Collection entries
+===+
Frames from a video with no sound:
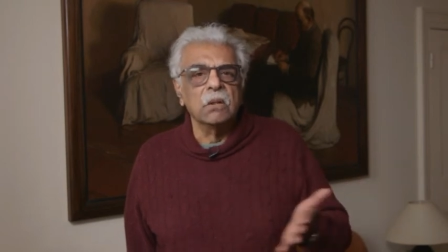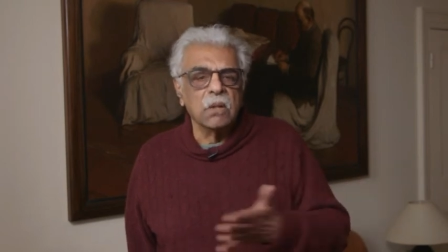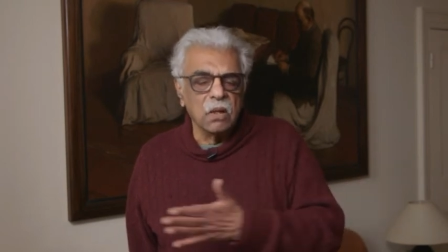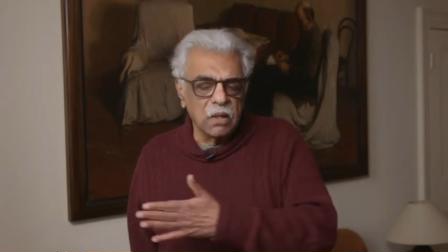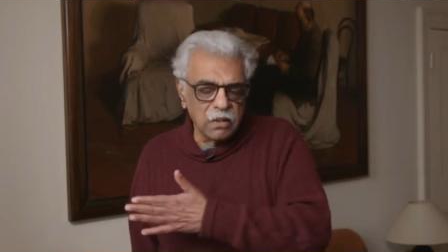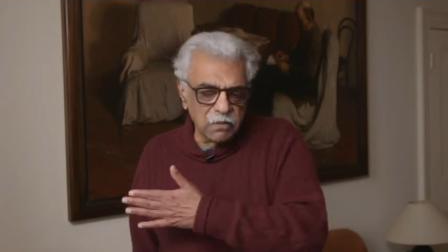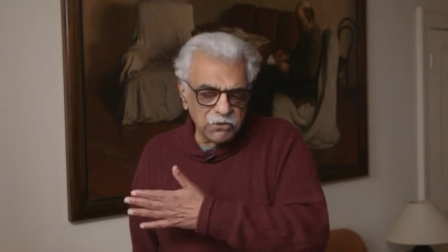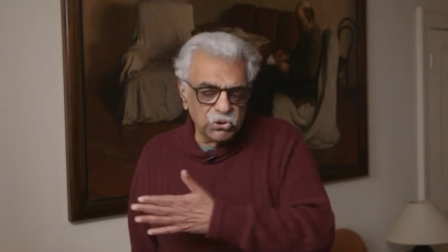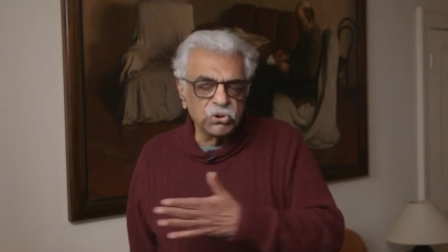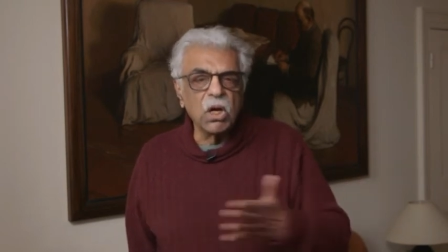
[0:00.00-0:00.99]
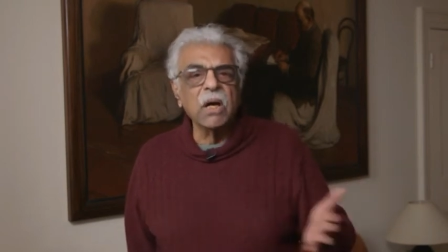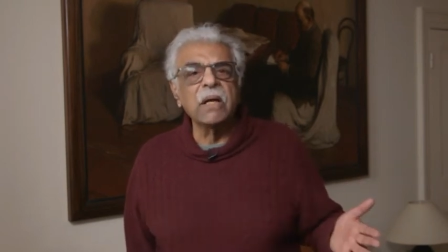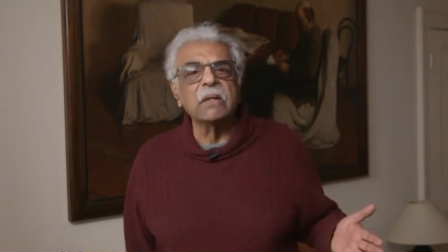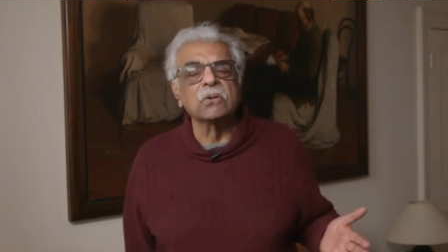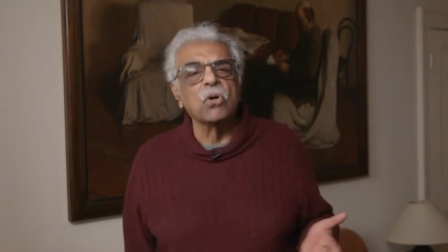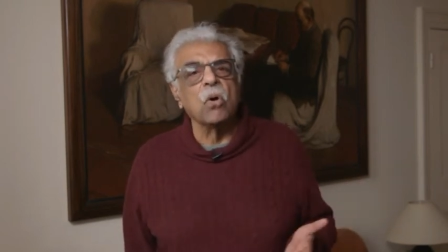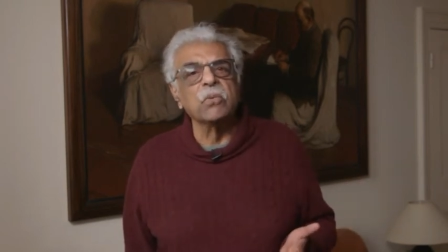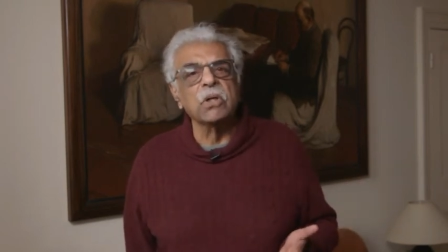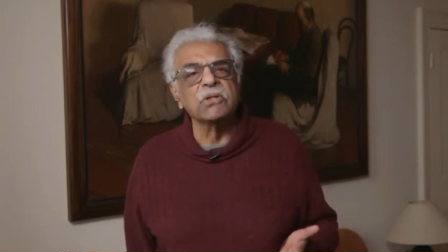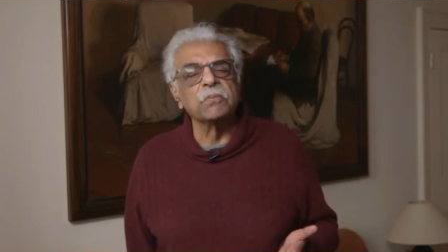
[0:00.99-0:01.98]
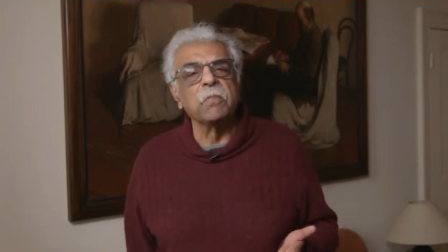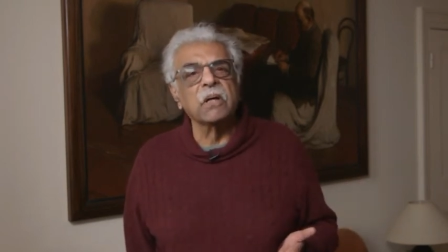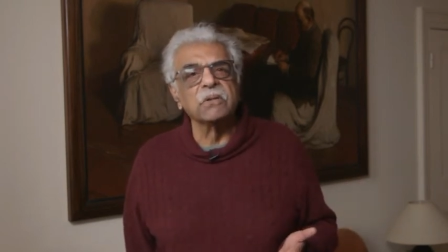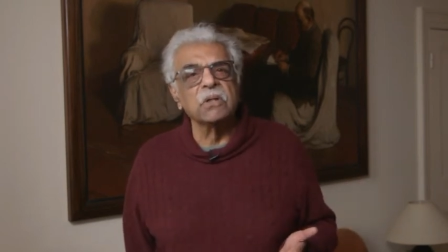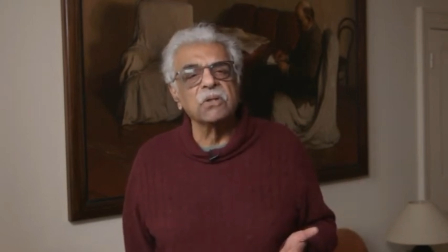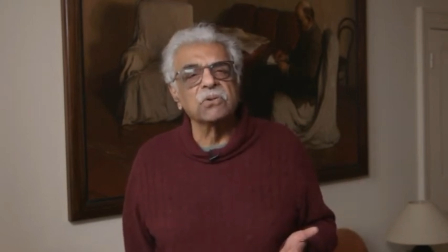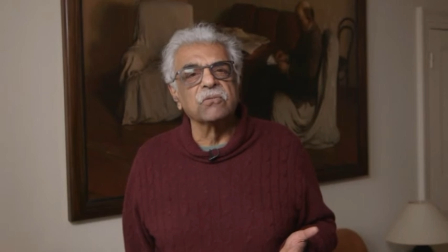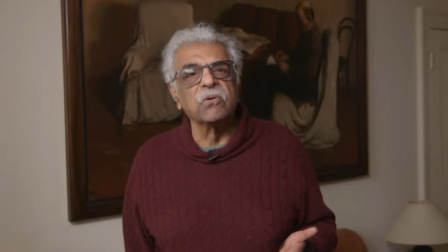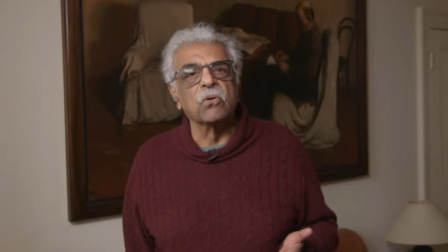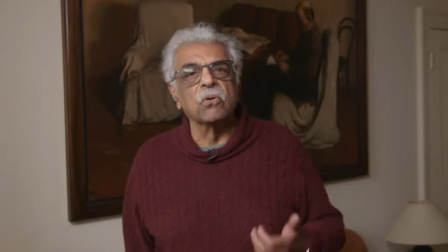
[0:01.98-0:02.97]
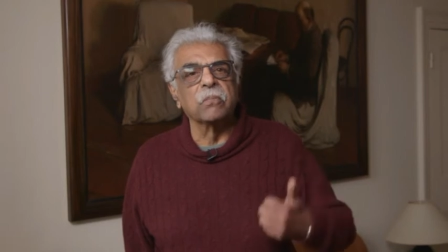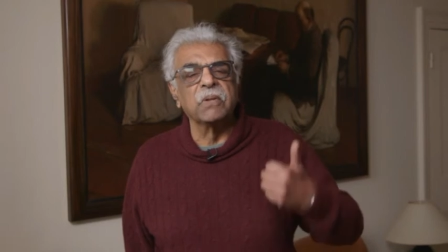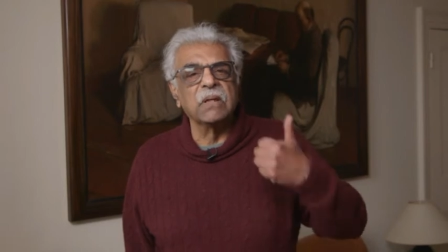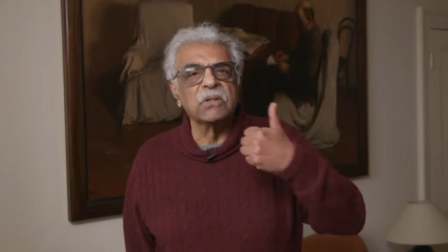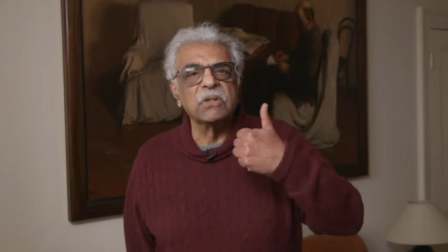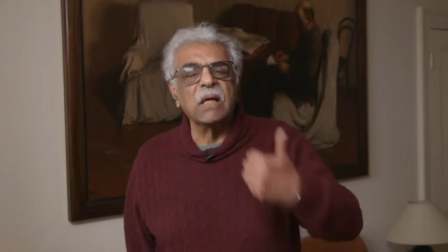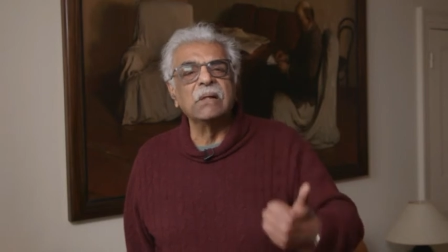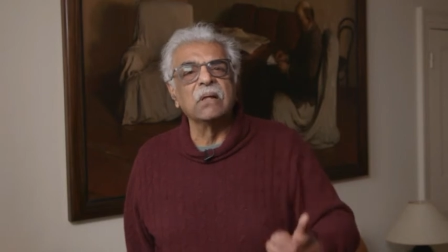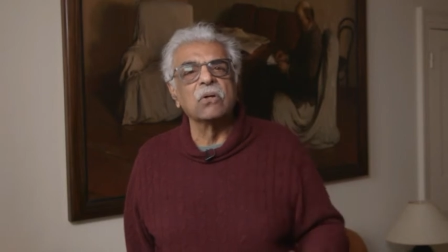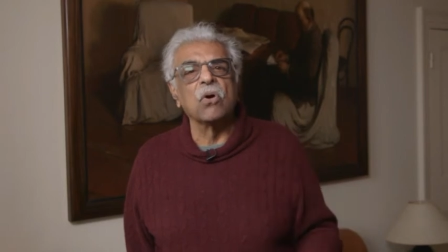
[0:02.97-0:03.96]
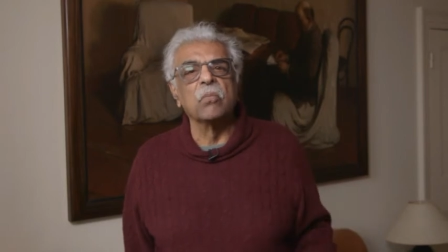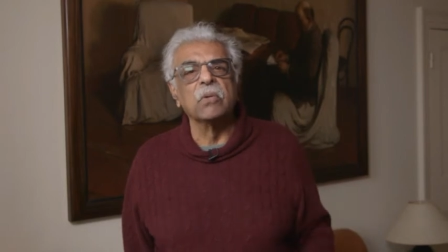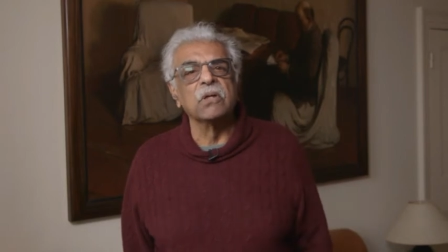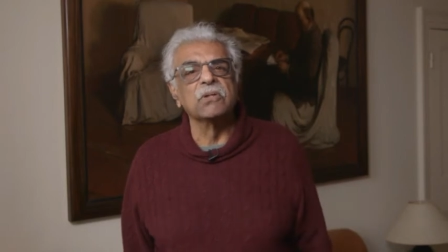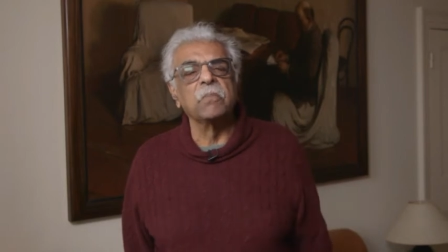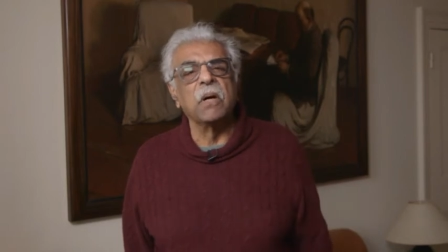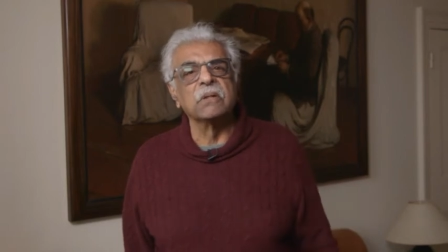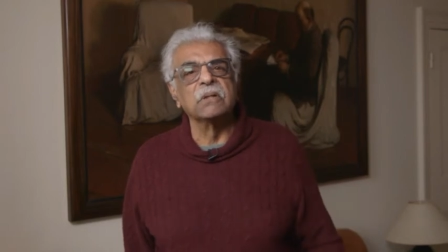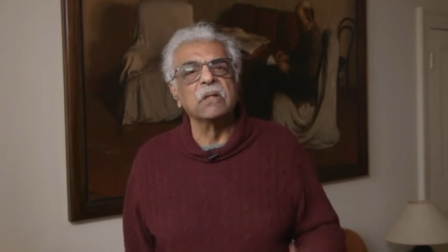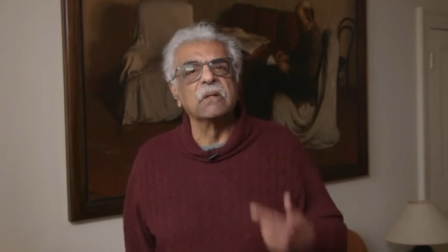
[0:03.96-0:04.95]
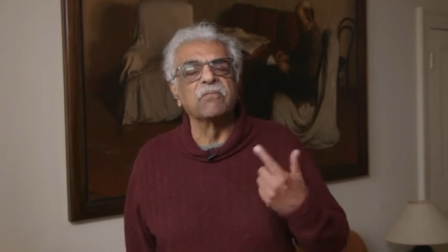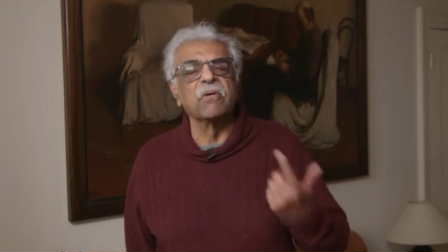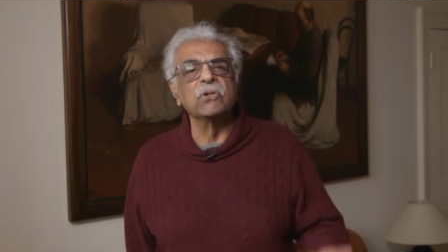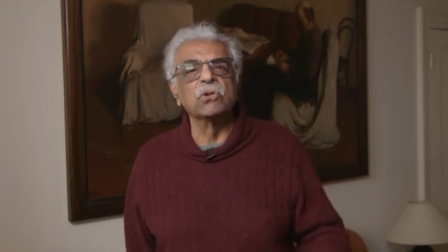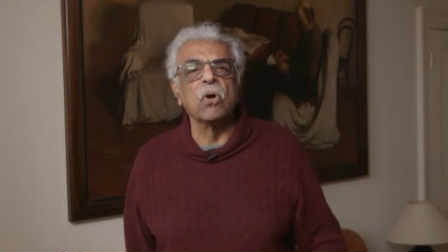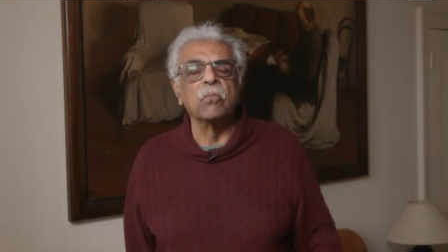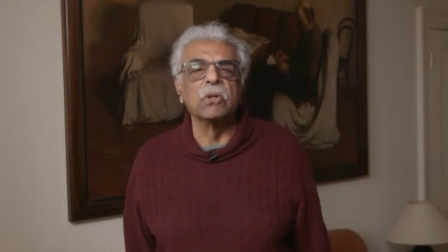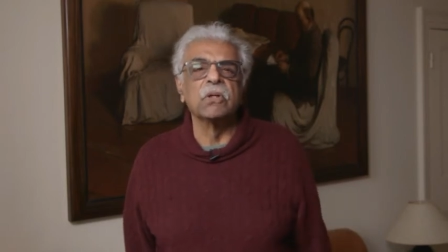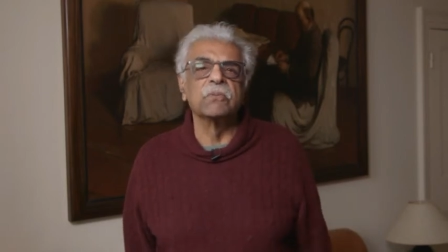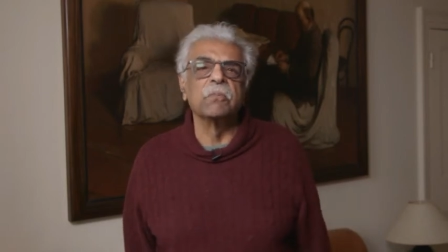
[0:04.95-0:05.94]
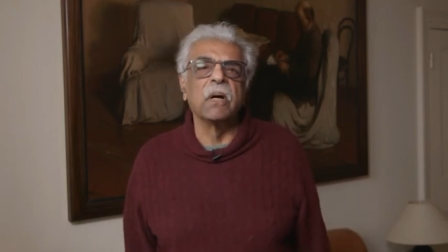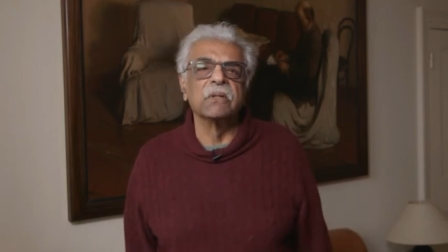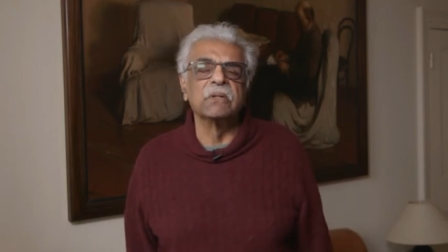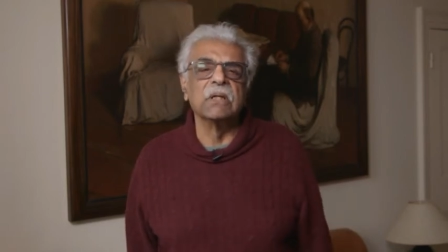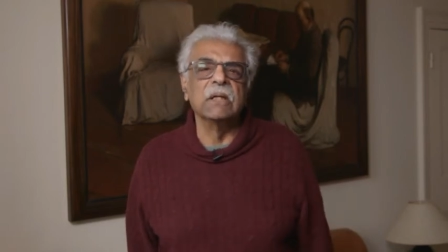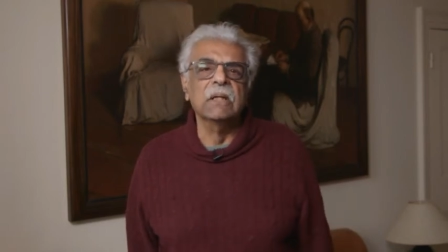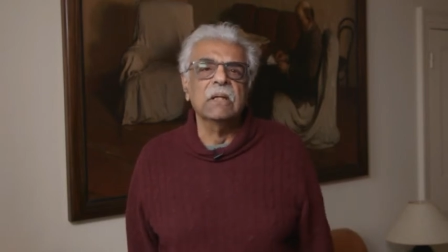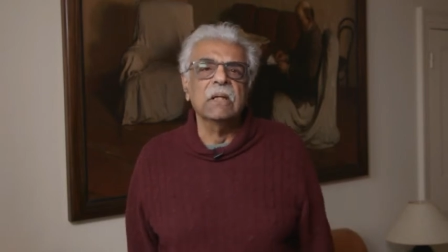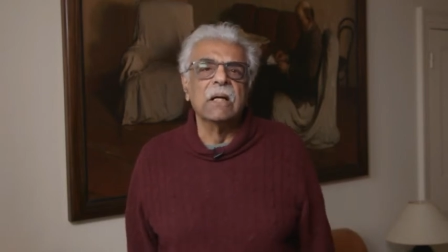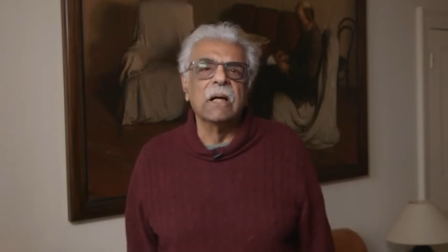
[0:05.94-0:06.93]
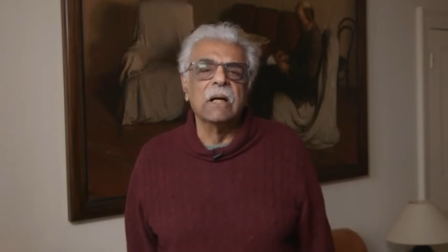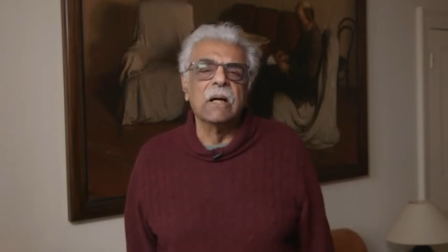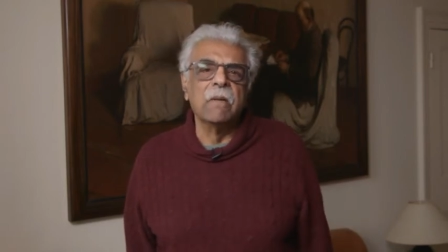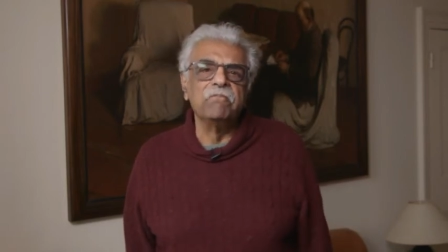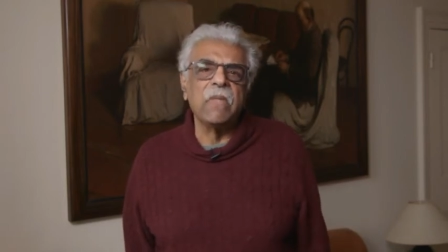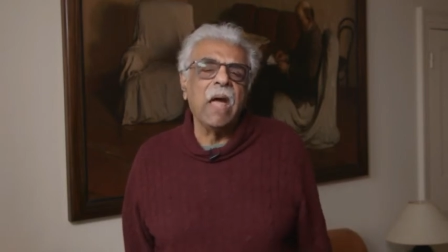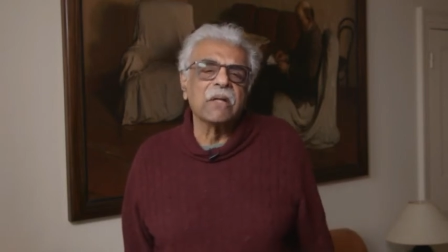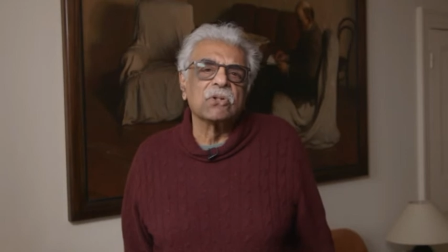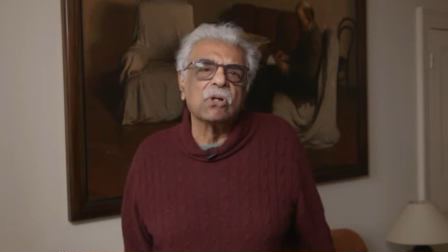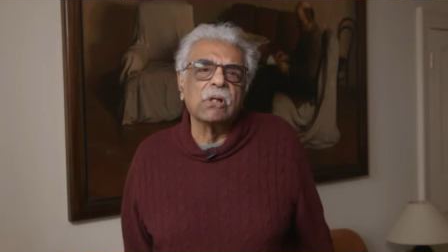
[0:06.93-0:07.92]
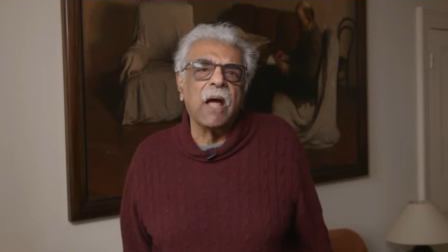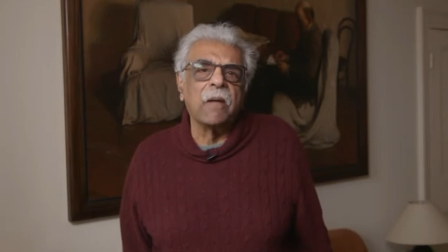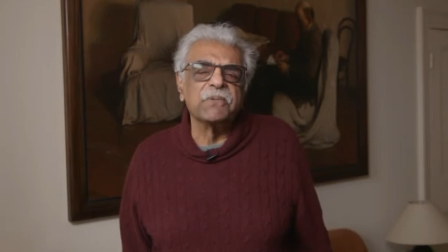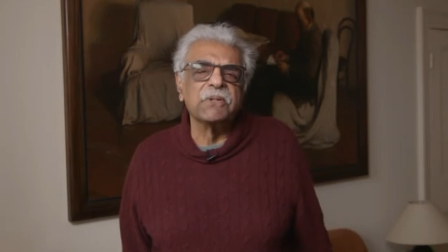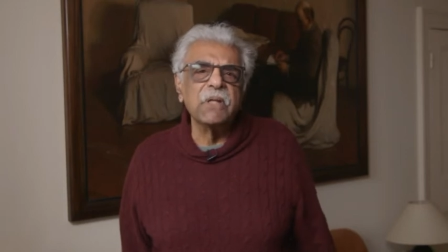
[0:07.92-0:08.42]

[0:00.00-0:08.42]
The giant communist parties of Europe, the Italian Communist Party, the French Communist Party had collapsed.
+===+
Your objective
The entries are to be restated word for word, and no picture should appear in the copy.

Written answer
Frames from a video with no sound:
[0:00.00-0:00.99]
[0:00.99-0:01.98]
[0:01.98-0:02.97]
[0:02.97-0:03.96]
[0:03.96-0:04.95]
[0:04.95-0:05.94]
[0:05.94-0:06.93]
[0:06.93-0:07.92]
[0:07.92-0:08.42]

[0:00.00-0:08.42]
The giant communist parties of Europe, the Italian Communist Party, the French Communist Party had collapsed.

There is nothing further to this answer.